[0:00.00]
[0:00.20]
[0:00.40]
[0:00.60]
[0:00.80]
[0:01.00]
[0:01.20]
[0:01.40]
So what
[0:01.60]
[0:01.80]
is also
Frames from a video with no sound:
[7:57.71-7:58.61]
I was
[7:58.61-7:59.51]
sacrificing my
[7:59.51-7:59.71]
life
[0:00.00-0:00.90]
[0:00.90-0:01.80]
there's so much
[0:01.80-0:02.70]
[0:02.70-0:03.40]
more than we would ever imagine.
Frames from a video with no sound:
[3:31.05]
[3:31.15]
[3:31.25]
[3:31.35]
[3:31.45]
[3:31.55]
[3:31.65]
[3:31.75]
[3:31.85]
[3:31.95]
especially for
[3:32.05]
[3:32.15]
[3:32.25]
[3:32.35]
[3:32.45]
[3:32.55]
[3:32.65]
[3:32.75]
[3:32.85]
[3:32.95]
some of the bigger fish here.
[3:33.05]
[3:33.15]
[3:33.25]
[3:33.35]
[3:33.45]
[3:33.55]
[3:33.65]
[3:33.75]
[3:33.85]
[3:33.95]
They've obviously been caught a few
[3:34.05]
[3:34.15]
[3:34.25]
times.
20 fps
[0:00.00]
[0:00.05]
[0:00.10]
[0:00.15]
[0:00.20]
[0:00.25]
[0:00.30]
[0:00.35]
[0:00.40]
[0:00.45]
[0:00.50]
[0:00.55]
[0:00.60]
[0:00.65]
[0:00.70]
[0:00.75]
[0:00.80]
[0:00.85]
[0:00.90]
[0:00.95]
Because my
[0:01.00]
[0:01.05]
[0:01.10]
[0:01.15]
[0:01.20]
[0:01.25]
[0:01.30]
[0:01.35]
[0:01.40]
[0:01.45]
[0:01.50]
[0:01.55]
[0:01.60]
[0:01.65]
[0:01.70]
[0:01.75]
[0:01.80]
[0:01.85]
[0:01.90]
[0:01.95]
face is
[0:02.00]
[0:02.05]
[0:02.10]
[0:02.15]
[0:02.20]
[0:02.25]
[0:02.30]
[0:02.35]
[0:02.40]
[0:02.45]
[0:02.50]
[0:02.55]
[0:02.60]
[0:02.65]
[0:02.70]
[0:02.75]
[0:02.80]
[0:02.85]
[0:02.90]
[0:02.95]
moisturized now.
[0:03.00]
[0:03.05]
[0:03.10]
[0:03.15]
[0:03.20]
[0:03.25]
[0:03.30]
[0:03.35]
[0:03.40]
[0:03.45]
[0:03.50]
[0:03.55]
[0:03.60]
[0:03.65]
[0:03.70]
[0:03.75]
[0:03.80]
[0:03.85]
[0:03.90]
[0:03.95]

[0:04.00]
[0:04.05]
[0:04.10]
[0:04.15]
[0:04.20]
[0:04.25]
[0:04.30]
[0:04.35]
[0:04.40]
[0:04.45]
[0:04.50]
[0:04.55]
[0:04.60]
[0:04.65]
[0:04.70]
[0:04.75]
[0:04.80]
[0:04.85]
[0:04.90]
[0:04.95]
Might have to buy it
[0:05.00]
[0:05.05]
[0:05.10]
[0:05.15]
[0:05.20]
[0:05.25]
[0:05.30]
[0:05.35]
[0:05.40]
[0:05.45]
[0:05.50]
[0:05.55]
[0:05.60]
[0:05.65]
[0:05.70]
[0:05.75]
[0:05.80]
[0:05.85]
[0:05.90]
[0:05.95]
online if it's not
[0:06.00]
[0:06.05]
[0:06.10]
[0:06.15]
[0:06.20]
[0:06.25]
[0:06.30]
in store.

________

● DESCRIPTION OF THE TASK
Give back the material above exactly as it was given.

● EXERCISE SOLUTION
[0:00.00]
[0:00.20]
[0:00.40]
[0:00.60]
[0:00.80]
[0:01.00]
[0:01.20]
[0:01.40]
So what
[0:01.60]
[0:01.80]
is also
Frames from a video with no sound:
[7:57.71-7:58.61]
I was
[7:58.61-7:59.51]
sacrificing my
[7:59.51-7:59.71]
life
[0:00.00-0:00.90]
[0:00.90-0:01.80]
there's so much
[0:01.80-0:02.70]
[0:02.70-0:03.40]
more than we would ever imagine.
Frames from a video with no sound:
[3:31.05]
[3:31.15]
[3:31.25]
[3:31.35]
[3:31.45]
[3:31.55]
[3:31.65]
[3:31.75]
[3:31.85]
[3:31.95]
especially for
[3:32.05]
[3:32.15]
[3:32.25]
[3:32.35]
[3:32.45]
[3:32.55]
[3:32.65]
[3:32.75]
[3:32.85]
[3:32.95]
some of the bigger fish here.
[3:33.05]
[3:33.15]
[3:33.25]
[3:33.35]
[3:33.45]
[3:33.55]
[3:33.65]
[3:33.75]
[3:33.85]
[3:33.95]
They've obviously been caught a few
[3:34.05]
[3:34.15]
[3:34.25]
times.
20 fps
[0:00.00]
[0:00.05]
[0:00.10]
[0:00.15]
[0:00.20]
[0:00.25]
[0:00.30]
[0:00.35]
[0:00.40]
[0:00.45]
[0:00.50]
[0:00.55]
[0:00.60]
[0:00.65]
[0:00.70]
[0:00.75]
[0:00.80]
[0:00.85]
[0:00.90]
[0:00.95]
Because my
[0:01.00]
[0:01.05]
[0:01.10]
[0:01.15]
[0:01.20]
[0:01.25]
[0:01.30]
[0:01.35]
[0:01.40]
[0:01.45]
[0:01.50]
[0:01.55]
[0:01.60]
[0:01.65]
[0:01.70]
[0:01.75]
[0:01.80]
[0:01.85]
[0:01.90]
[0:01.95]
face is
[0:02.00]
[0:02.05]
[0:02.10]
[0:02.15]
[0:02.20]
[0:02.25]
[0:02.30]
[0:02.35]
[0:02.40]
[0:02.45]
[0:02.50]
[0:02.55]
[0:02.60]
[0:02.65]
[0:02.70]
[0:02.75]
[0:02.80]
[0:02.85]
[0:02.90]
[0:02.95]
moisturized now.
[0:03.00]
[0:03.05]
[0:03.10]
[0:03.15]
[0:03.20]
[0:03.25]
[0:03.30]
[0:03.35]
[0:03.40]
[0:03.45]
[0:03.50]
[0:03.55]
[0:03.60]
[0:03.65]
[0:03.70]
[0:03.75]
[0:03.80]
[0:03.85]
[0:03.90]
[0:03.95]

[0:04.00]
[0:04.05]
[0:04.10]
[0:04.15]
[0:04.20]
[0:04.25]
[0:04.30]
[0:04.35]
[0:04.40]
[0:04.45]
[0:04.50]
[0:04.55]
[0:04.60]
[0:04.65]
[0:04.70]
[0:04.75]
[0:04.80]
[0:04.85]
[0:04.90]
[0:04.95]
Might have to buy it
[0:05.00]
[0:05.05]
[0:05.10]
[0:05.15]
[0:05.20]
[0:05.25]
[0:05.30]
[0:05.35]
[0:05.40]
[0:05.45]
[0:05.50]
[0:05.55]
[0:05.60]
[0:05.65]
[0:05.70]
[0:05.75]
[0:05.80]
[0:05.85]
[0:05.90]
[0:05.95]
online if it's not
[0:06.00]
[0:06.05]
[0:06.10]
[0:06.15]
[0:06.20]
[0:06.25]
[0:06.30]
in store.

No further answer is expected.